Blogging as part of a…

Blogging as part of a personal knowledge management strategy.


I Think of It More Like My Brain’s “Memory Stick”. My Blog, My Outboard Brain by Cory Doctorow



“As a committed infovore, I need to eat roughly six times my weight in information every day or my brain starts to starve and atrophy. I gather information from many sources: print, radio, television, conversation, the Web, RSS feeds, email, chance, and serendipity. I used to bookmark this stuff, but I just ended up with a million bookmarks that I never revisited and could never find anything in.


Theoretically, you can annotate your bookmarks, entering free-form reminders to yourself so that you can remember why you bookmarked this page or that one. I don’t know about you, but I never actually got around to doing this — it’s one of those get-to-it-later eat-your-vegetables best-practice housekeeping tasks like defragging your hard drive or squeegeeing your windshield that you know you should do but never get around to.


Until I started blogging. Blogging gave my knowledge-grazing direction and reward. Writing a blog entry about a useful and/or interesting subject forces me to extract the salient features of the link into a two- or three-sentence elevator pitch to my readers, whose decision to follow a link is predicated on my ability to convey its interestingness to them. This exercise fixes the subjects in my head the same way that taking notes at a lecture does, putting them in reliable and easily-accessible mental registers….

Being deprived of my blog right now would be akin to suffering extensive brain-damage. Huge swaths of acquired knowledge would simply vanish. Just as my TiVo frees me from having to watch boring television by watching it for me, my blog frees me up from having to remember the minutae of my life, storing it for me in handy and contextual form.”


I find that Cory’s reasons for blogging echo my own, and that I am reaping the same benefits. It’s the opening up and sharing that makes it possible, whereas before I would send a link to a few select people. It also gives me the opportunity to explore my thoughts and ideas more fully, having to flesh them out into actual concepts I have to articulate. It’s helped me connect the dots in my own mind, and luckily it’s all centrally stored on my blog.


Hopefully I’ll be able to impart this vision and explain the advantages to my colleagues when I start implementing Radio for internal KM.


[The Shifted Librarian]


In my wrap-up Tuesday night, we talked about the notion of having a personal KM strategy. If knowledge is your craft, you have a responsibility to maintain and develop your tools and your craft.


When we talk about learning organizations and about knowledge management practices, it can be easy to lose sight of this personal dimension. We think about the problem in terms of what ‘they’ ought to be doing. This problem is aggravated by the fact that senior level executives don’t have a lot of knowledge management problems of their own. They have assistants and staffs whose fundamental role is to be the executive’s KM system. Most of us are not so fortunate.


Tom Davenport wrote an interesting piece on the notion of personal information environments in CIO magazine quite some time back. It’s still a good introduction to the notion, although I would take it up a level. Managing the details of your information life is a starting point,  but we need to do more if we take a knowledge perspective.

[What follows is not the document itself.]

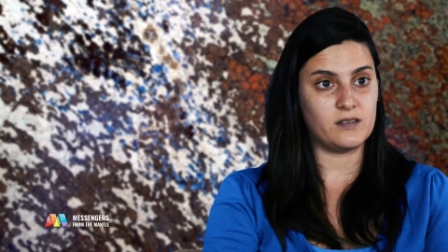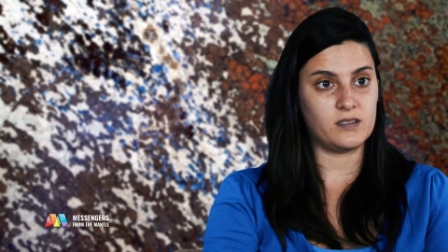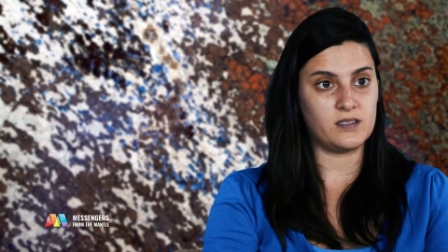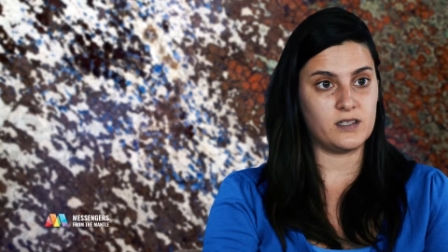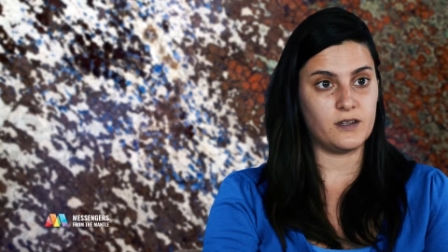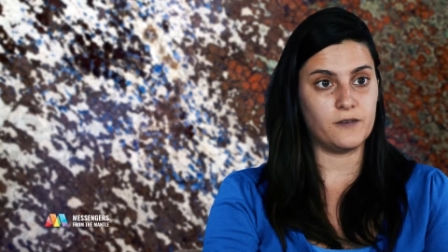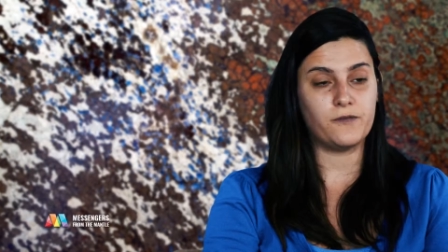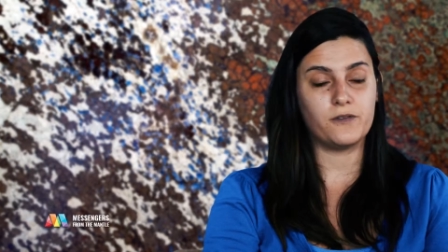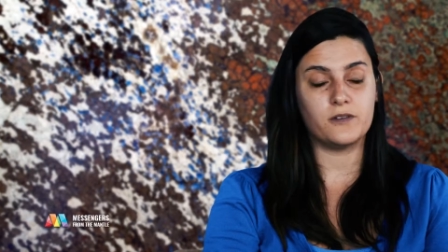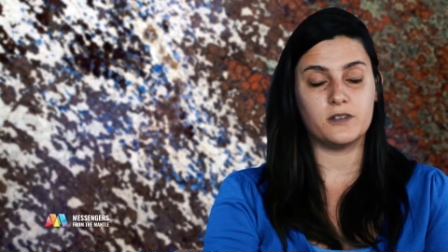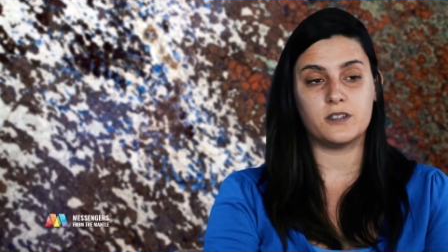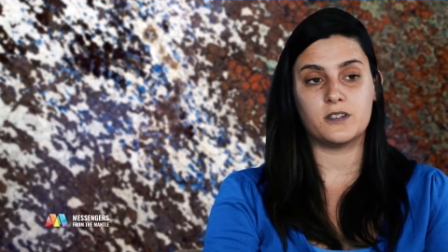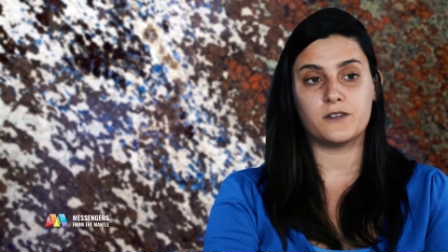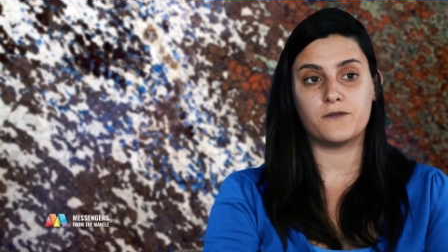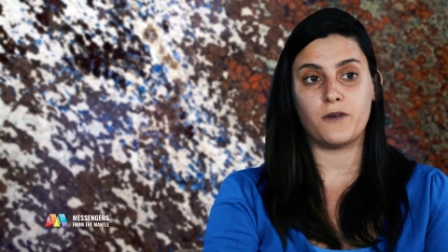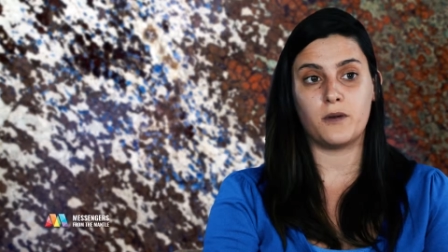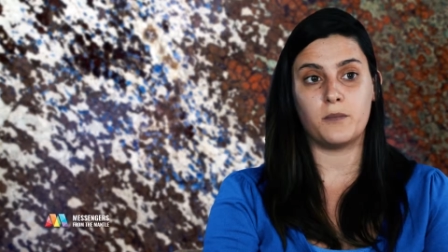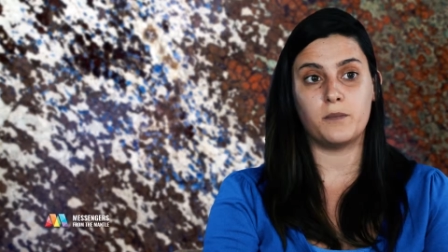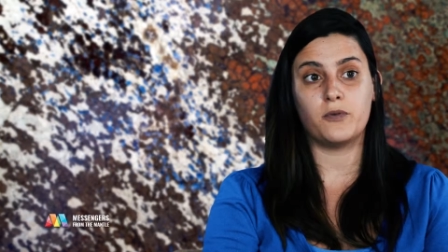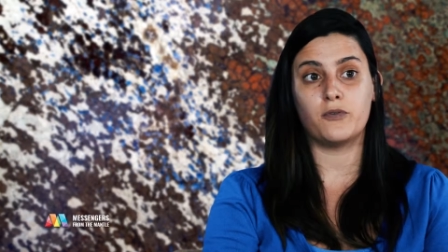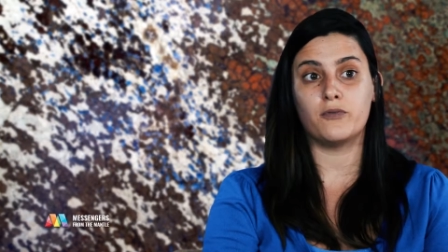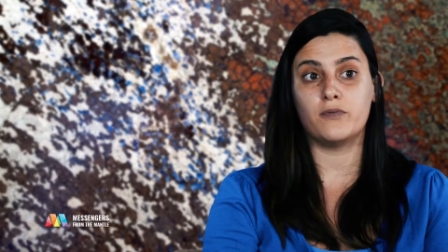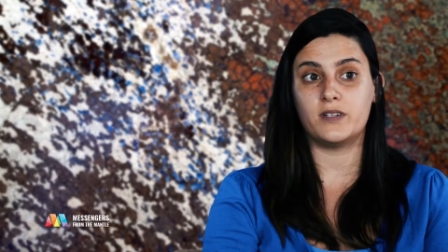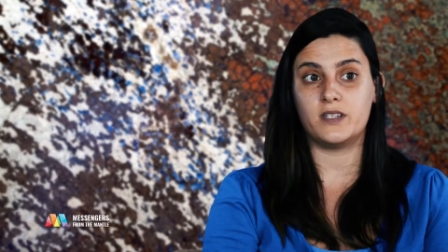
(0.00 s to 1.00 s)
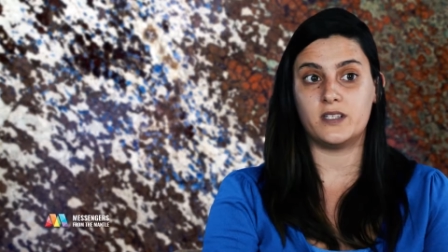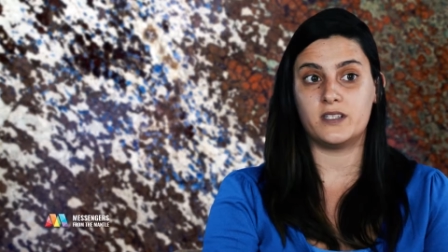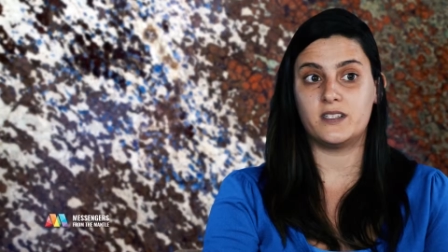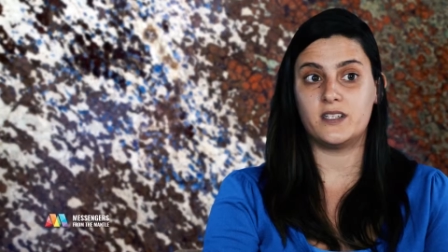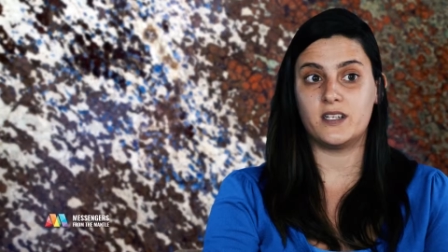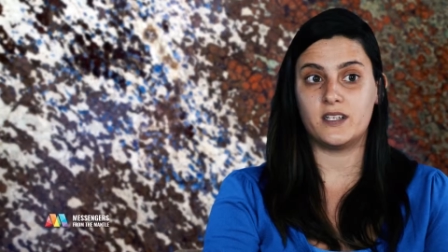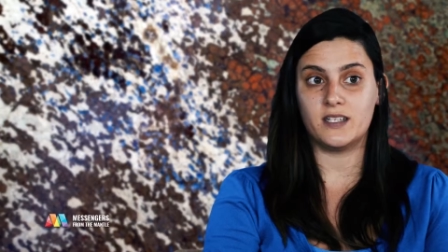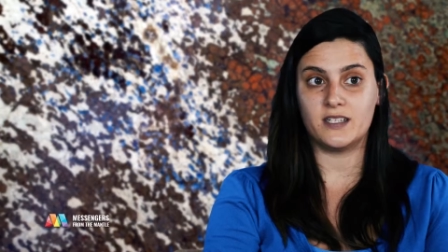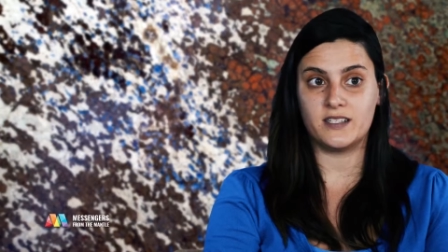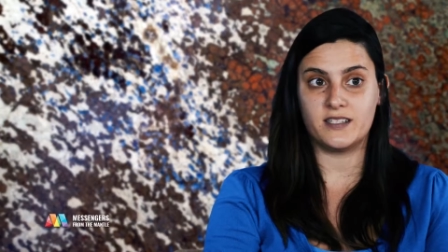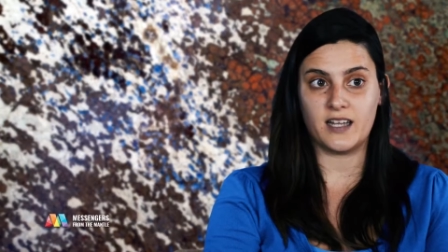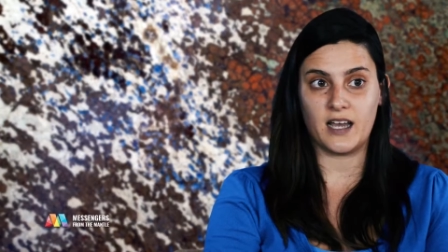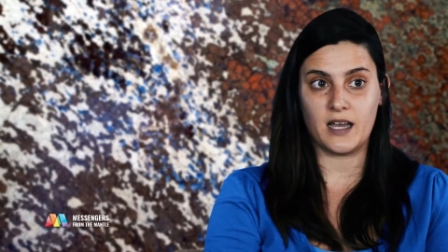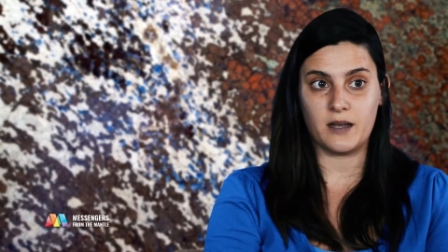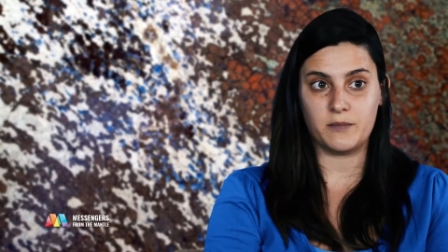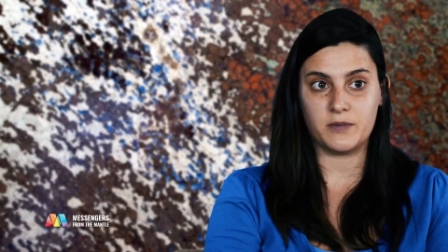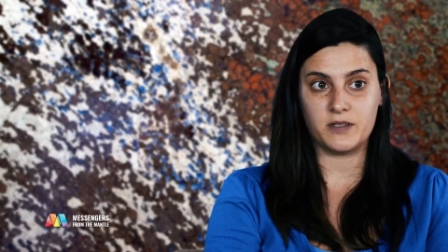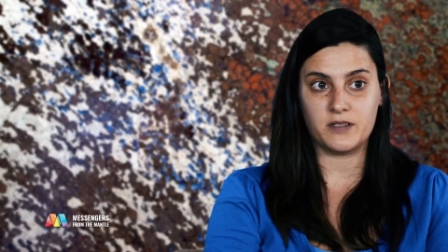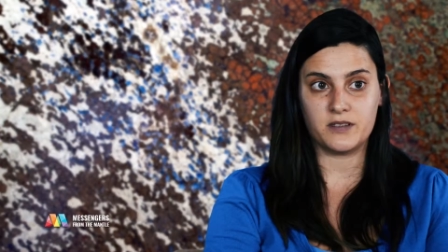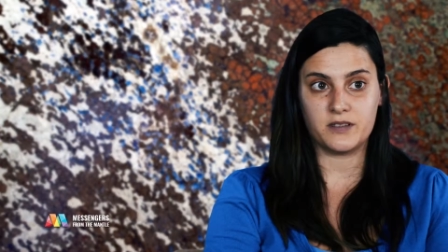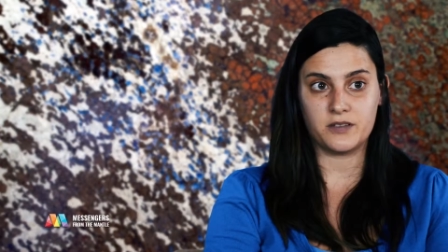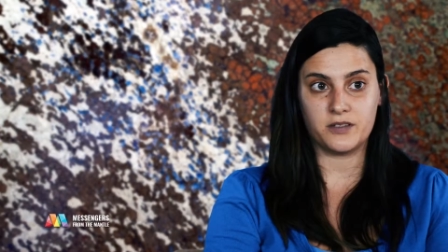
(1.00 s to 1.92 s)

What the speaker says: differs from peridotite diamonds,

Blogging is one piece of the puzzle as Cory’s comments capture nicely. Not only do you have that link to something that has caught your attention and interest, but you have an opportunity to boil down the ‘so what’ that warranted that attention.


The other thing that blogging can do for you is create raw material for your learning and reflection.  This works on at least two levels. When you create an entry, you have to do some thinking and reflection. That alone puts you way ahead of most of the pack. And, as you do it over time, your skill at thinking, reflecting, and writing will all improve, which will make you a more effective knowledge worker.


It’s the next level, however, that creates a long-term amplifier for your knowledge work productivity. You now have a chronological trace of what you thought at the time. You have something you can examine to understand how your thinking and insights have evolved over time.


Now, there is a question of how much of this you choose to share publicly. Most of what I’ve said so far works whether you publish your weblog or not. Although there is an advantage of visualizing an audience to help you distill your thinking. Warren McFarlan at the Harvard Business School was one of the professors who dragged me through my doctoral program.  He used to joke that one of the worst aspects of being an academic, especially in a fast-moving field like information technology, was that there was a public record of every dumb idea you’d ever had. On the other hand, if you have the guts to put the ideas out there, you also get the opportunity to test and refine them.


Fundamentally it’s the difference between doing real science vs. crank science. The only way to tell the difference in the end is whether you’re prepared to open yourself up to criticism. Putting yourself on record is the first step in that process.